Instead they use
>The robin flew from his swinging spray of ivy on to the top of the wall and he opened his beak and sang a loud, lovely trill, merely to show off. Nothing in the world is quite as adorably lovely as a robin when he shows off - and they are nearly always doing it.
And show off the result being a photograph of a robin, cool. SDXL[0] can do the exact same thing given the same prompt, in fact even SD1.5 would be able to easily[1].
"A flying squirrel gliding between trees": It won't be able to do it. Just telling it "flying squirrel" will often generate squirrels with bat wings coming off their backs.
Ahh, but that's just a tiny, specific thing missing from the data set! Surely that'll get fixed eventually as they add more training data...
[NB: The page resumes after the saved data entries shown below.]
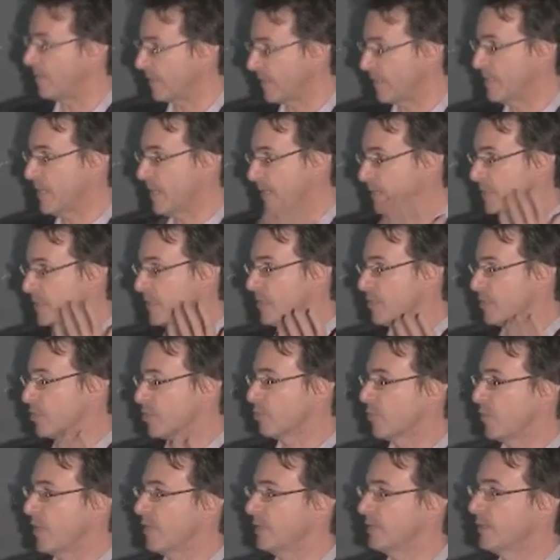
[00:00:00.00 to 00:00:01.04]
you can have a
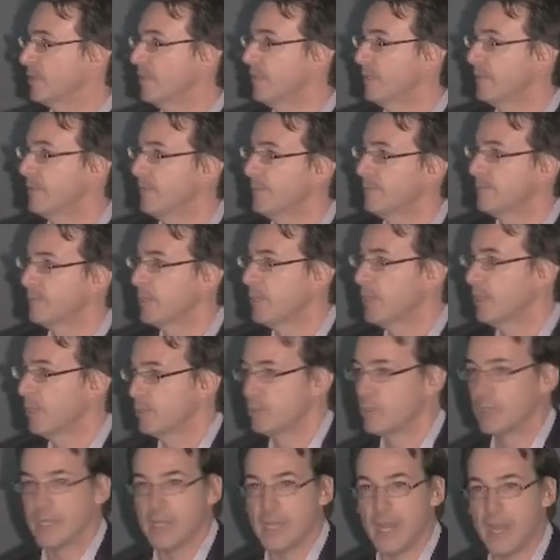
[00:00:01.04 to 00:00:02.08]
Kinect sensor, right?
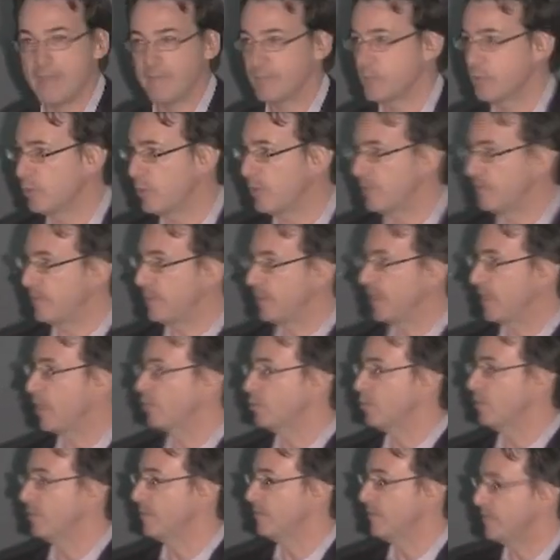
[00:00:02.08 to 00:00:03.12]
You can have
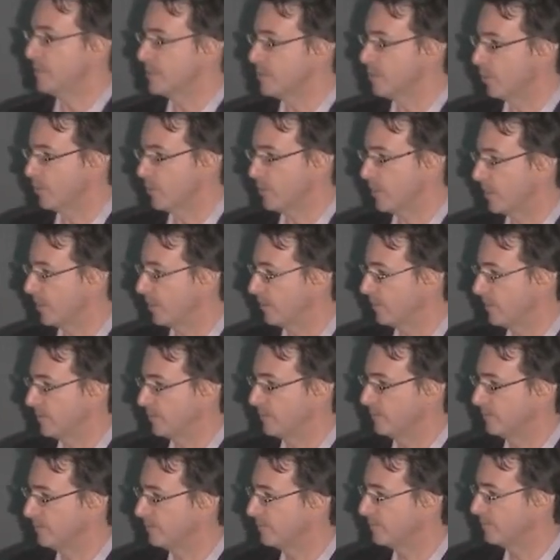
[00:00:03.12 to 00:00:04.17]
UAV. How UAVs know
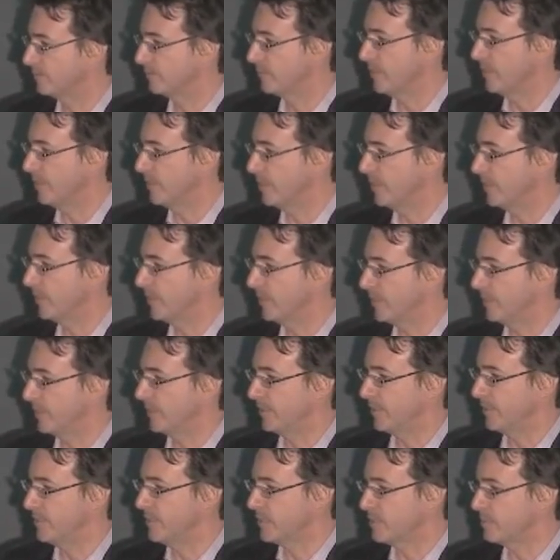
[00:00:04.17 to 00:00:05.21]
they are in
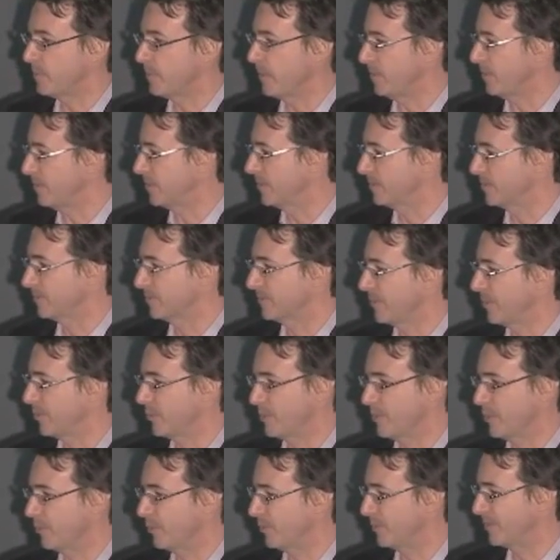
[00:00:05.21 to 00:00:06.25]
the
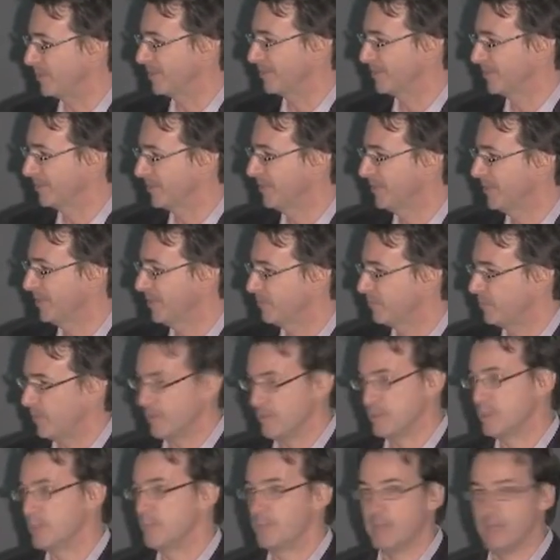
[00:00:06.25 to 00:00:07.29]
space? How they know it?
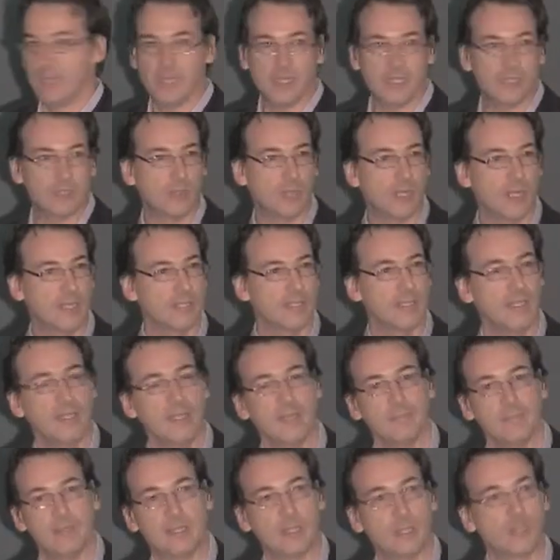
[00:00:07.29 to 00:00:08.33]
By GPS,
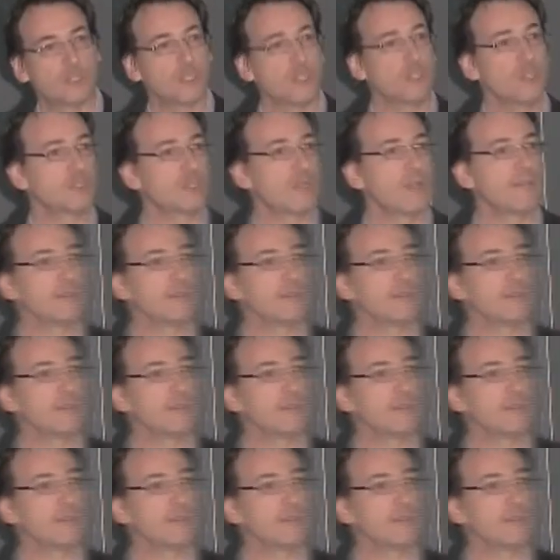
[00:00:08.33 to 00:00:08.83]
right? But they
"A fox girl hugging a bunny girl hugging a cat girl": The only way to make this work is with fancy stuff like Segment Anything (SAM) working with Stable Diffusion. Alternative prompts of the same thing:
"A fox girl and a bunny girl and a cat girl all hugging each other"
It's such a simple thing; generative AI can make three people hugging each other no problem. However, trying to get it to generate three different types of people in the same scene is really, really hard and largely dependent on luck.
Would be a lot easier if AfterDetailer could handle dynamic prompts.